L'air calme, Michael Taylor, 60 ans, ancien membre des forces spéciales américaines reconverti dans la sécurité privée, et son fils Peter Taylor, 28 ans, n'ont pas contesté les faits exposés par un procureur. Ils avaient été arrêtés en mai 2020 aux Etats-Unis, en vertu de mandats d'arrêt émis par Tokyo, avant d'être extradés au Japon en mars dernier en vue d'y être jugés, ayant épuisé tous les recours possibles aux Etats-Unis. Ils encourent jusqu'à trois ans de prison.

 

Au matin du 31 décembre 2019, le Japon apprenait la fuite au Liban de son plus célèbre inculpé : Carlos Ghosn, jusqu'alors en liberté sous caution dans l'attente de son procès pour malversations financières présumées, avec l'interdiction de quitter le pays. Deux jours plus tôt, le Franco-libano-brésilien avait tranquillement quitté son domicile à Tokyo pour rejoindre Osaka en prenant le shinkansen, portant bonnet, masque et lunettes pour éviter d'être reconnu. Les deux hommes qui l'accompagnaient ont été identifiés à partir d'images de surveillance : Michael Taylor et George-Antoine Zayek, un homme d'origine libanaise qui reste introuvable.

 

Une fuite bien organisée

 

Les trois hommes ont rejoint un hôtel près de l'aéroport international du Kansai, près d'Osaka. Les enquêteurs pensent que Carlos Ghosn s'est alors glissé dans un gros caisson de matériel audio, percé de petits trous pour lui permettre de respirer. Se faisant passer pour des musiciens, ses deux complices ont pu embarquer leurs bagages sans leur faire passer les contrôles de sécurité, comme c'était alors permis au Japon pour les jets privés. Les trois hommes se sont ainsi envolés vers Istanbul, d'où Carlos Ghosn a pris un autre avion privé pour le Liban, où il réside toujours.

 

Peter Taylor, présent à Tokyo juste avant la fuite et qui avait rencontré plusieurs fois Carlos Ghosn au Japon dans les mois précédents, a lui quitté le pays seul à bord d'un avion vers la Chine. Un document des procureurs américains a parlé d'"une des fuites les plus effrontées et les mieux orchestrées de l'histoire récente".

 

Carlos Ghosn fait aussi l'objet d'un mandat d'arrêt du Japon avec une demande d'arrestation par Interpol, mais reste hors d'atteinte au Liban, qui n'extrade pas ses ressortissants. Celui qui a déclaré n'avoir "pas fui la justice" mais "échappé à l'injustice" au Japon, est resté très discret sur les conditions de son exfiltration pour "protéger ceux qui ont pris le risque" de l'aider.
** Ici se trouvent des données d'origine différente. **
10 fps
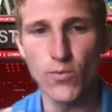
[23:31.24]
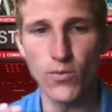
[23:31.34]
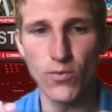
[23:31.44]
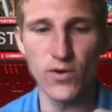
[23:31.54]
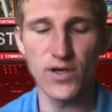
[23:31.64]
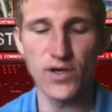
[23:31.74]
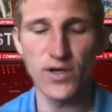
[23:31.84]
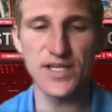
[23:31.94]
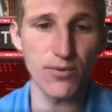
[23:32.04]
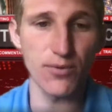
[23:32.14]
what is
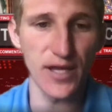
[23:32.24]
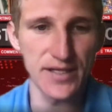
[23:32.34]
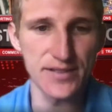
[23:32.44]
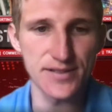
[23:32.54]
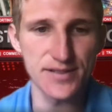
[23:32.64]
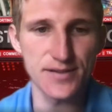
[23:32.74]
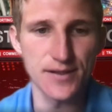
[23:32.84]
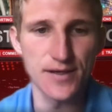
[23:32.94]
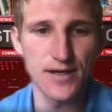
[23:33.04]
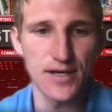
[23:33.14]
the plans
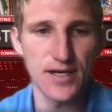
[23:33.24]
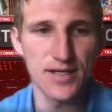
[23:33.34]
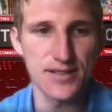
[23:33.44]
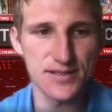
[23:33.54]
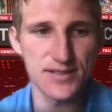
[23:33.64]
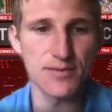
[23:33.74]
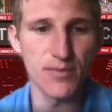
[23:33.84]
to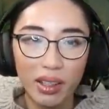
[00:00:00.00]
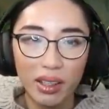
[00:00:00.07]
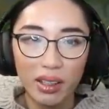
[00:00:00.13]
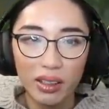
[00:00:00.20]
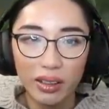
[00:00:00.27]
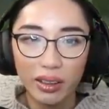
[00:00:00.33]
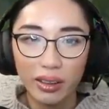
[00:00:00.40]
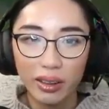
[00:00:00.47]

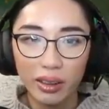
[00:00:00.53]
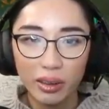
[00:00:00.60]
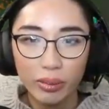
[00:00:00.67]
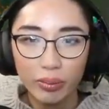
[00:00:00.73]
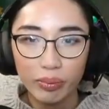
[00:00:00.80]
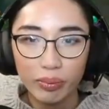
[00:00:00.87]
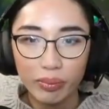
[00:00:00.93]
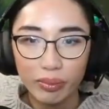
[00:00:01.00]

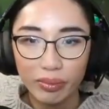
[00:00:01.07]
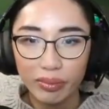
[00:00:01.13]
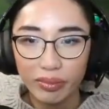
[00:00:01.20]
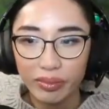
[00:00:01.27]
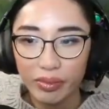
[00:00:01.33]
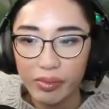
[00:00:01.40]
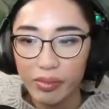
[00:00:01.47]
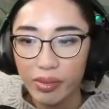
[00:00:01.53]

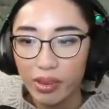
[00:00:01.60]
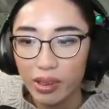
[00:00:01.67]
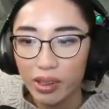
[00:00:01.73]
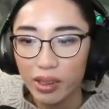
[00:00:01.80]
Nobody speaks.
Il assure n'avoir pas impliqué des membres de sa famille.

 

Déjà trois condamnations en Turquie

 

Cependant sa fille cadette, Maya, a apporté deux valises à Peter Taylor à Tokyo le 29 décembre. Et c'est Carole, l'épouse de Carlos Ghosn, qui aurait noué le premier contact avec Michael Taylor six mois avant la fuite, le rencontrant également au Liban à l'été 2019, selon les procureurs nippons. Carlos Ghosn aurait ensuite échangé avec Michael Taylor via un téléphone portable clandestin. Les Taylor ont reçu plus de 1,3 million de dollars du camp Ghosn, dont plus de 860 000 dollars pour payer les frais de l'opération, puis après son exfiltration environ 500 000 dollars en bitcoins pour payer leurs frais d'avocats, toujours selon les procureurs japonais.

 

A lire aussi : Carlos Ghosn lâche ses vérités

 

En février, trois ressortissants turcs ont été condamnés par un tribunal d'Istanbul dans cette affaire, un responsable de la compagnie turque de location de jets privés MNG Jet et deux pilotes. Par ailleurs, la fuite de Carlos Ghosn n'a pas empêché l'ouverture l'an dernier d'un procès pénal à Tokyo au sujet de rémunérations différées totalisant plusieurs dizaines de millions de dollars que le patron de Nissan était censé toucher à sa retraite, mais sans que cela ait été mentionné dans les rapports boursiers du groupe.

 

Un ancien responsable juridique de Nissan, l'Américain Greg Kelly, arrêté le même jour que Carlos Ghosn en novembre 2018, se retrouve ainsi seul sur le banc des accusés, Nissan étant jugé en tant que personne morale. Tout en étant engagé dans plusieurs contentieux au civil contre Nissan, Carlos Ghosn, qui clame son innocence sur toute la ligne, est aussi concerné par diverses enquêtes en France. Des juges d'instruction français l'ont récemment auditionné pendant plusieurs jours à Beyrouth. Mais l'ancien patron ne peut être mis en examen hors du territoire français. (avec AFP)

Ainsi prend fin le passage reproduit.